■ Brief
Please reproduce the records exactly, leaving out any pictures.

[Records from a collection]

----

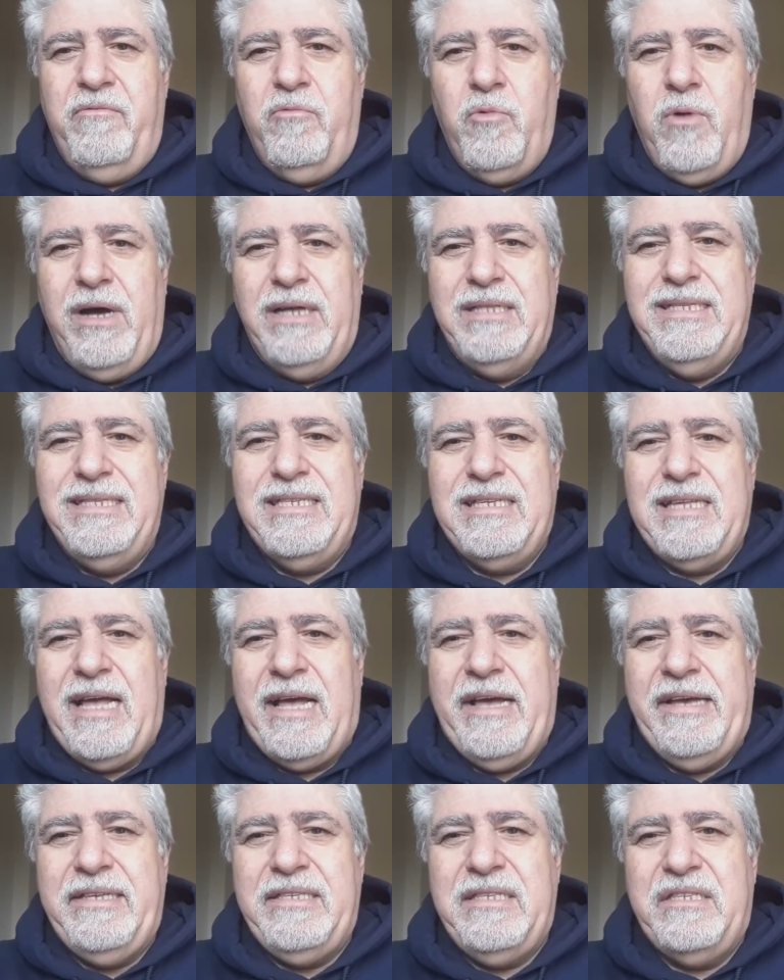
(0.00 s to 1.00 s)
One
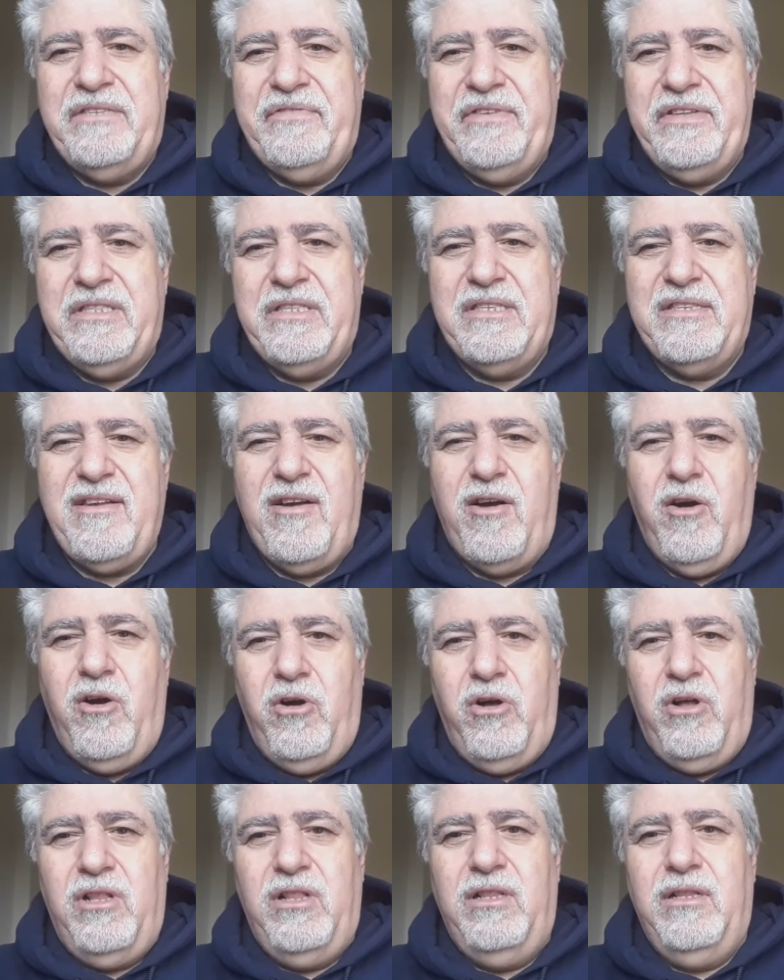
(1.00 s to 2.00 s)
size fits
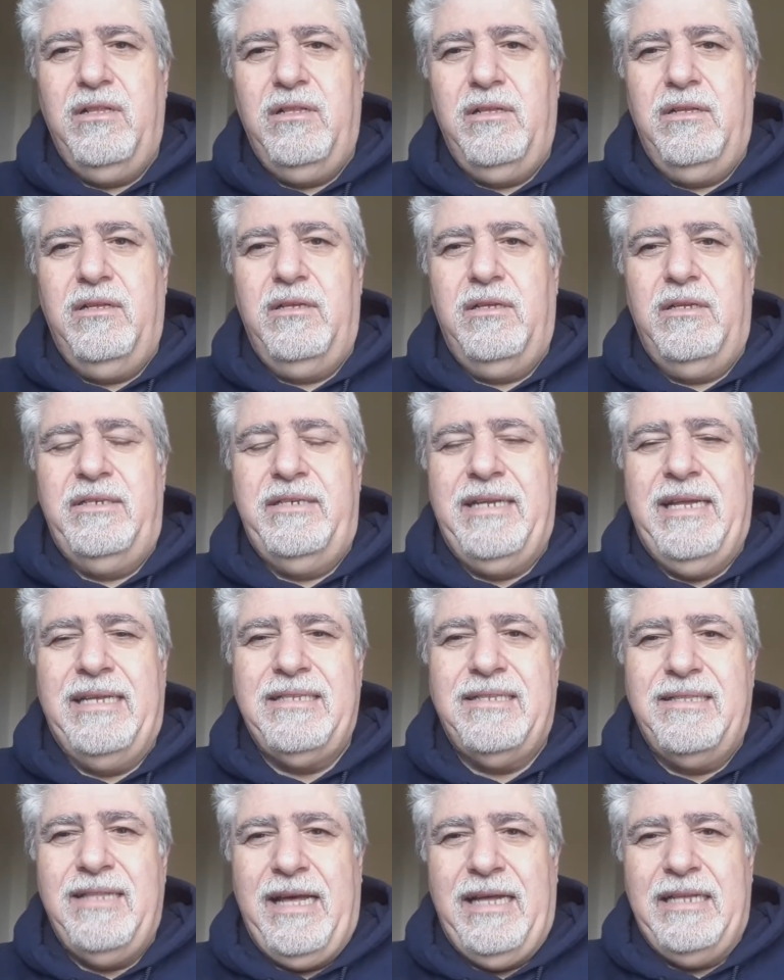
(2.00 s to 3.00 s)
all
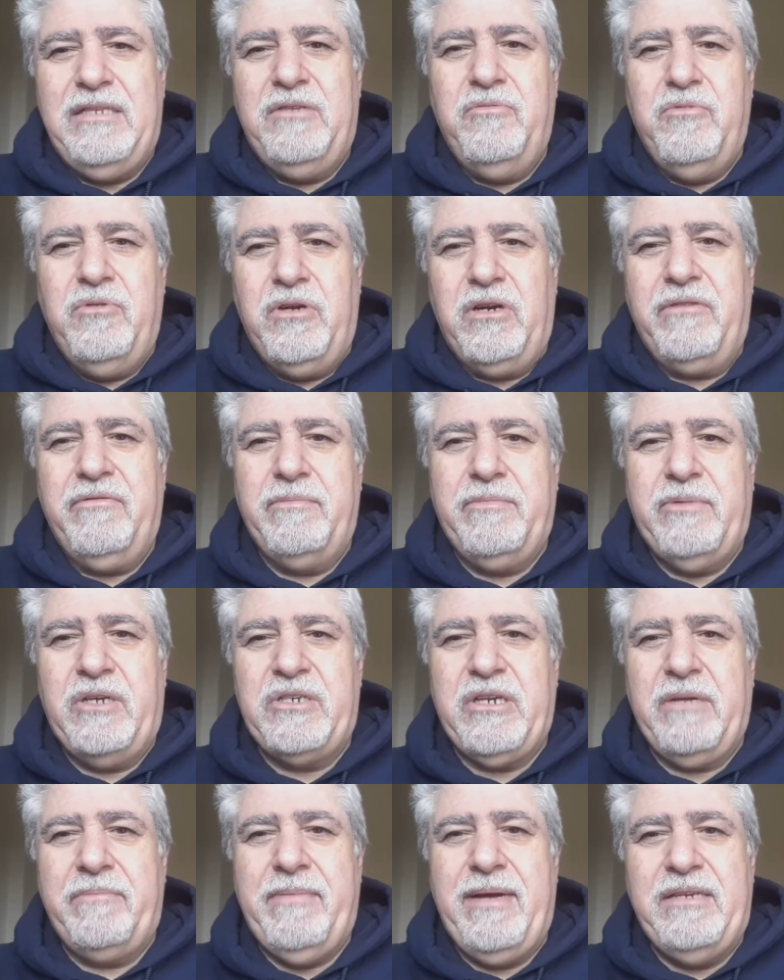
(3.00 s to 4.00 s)
does not work for
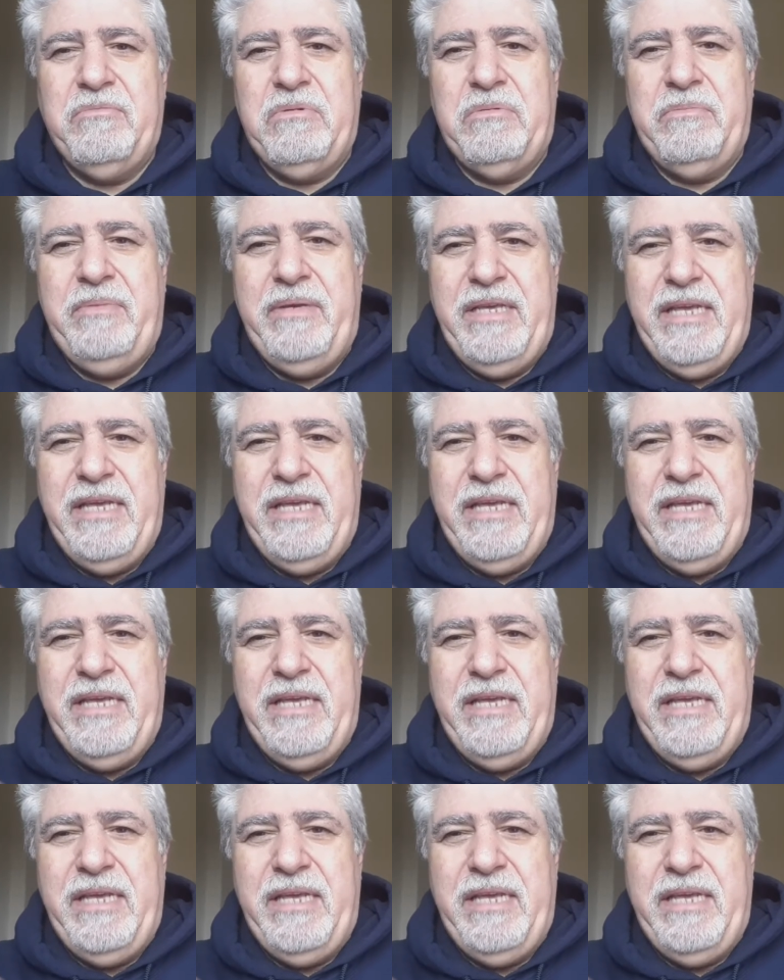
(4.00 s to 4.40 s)
project management.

----

■ Expected answer
(0.00 s to 1.00 s)
One
(1.00 s to 2.00 s)
size fits
(2.00 s to 3.00 s)
all
(3.00 s to 4.00 s)
does not work for
(4.00 s to 4.40 s)
project management.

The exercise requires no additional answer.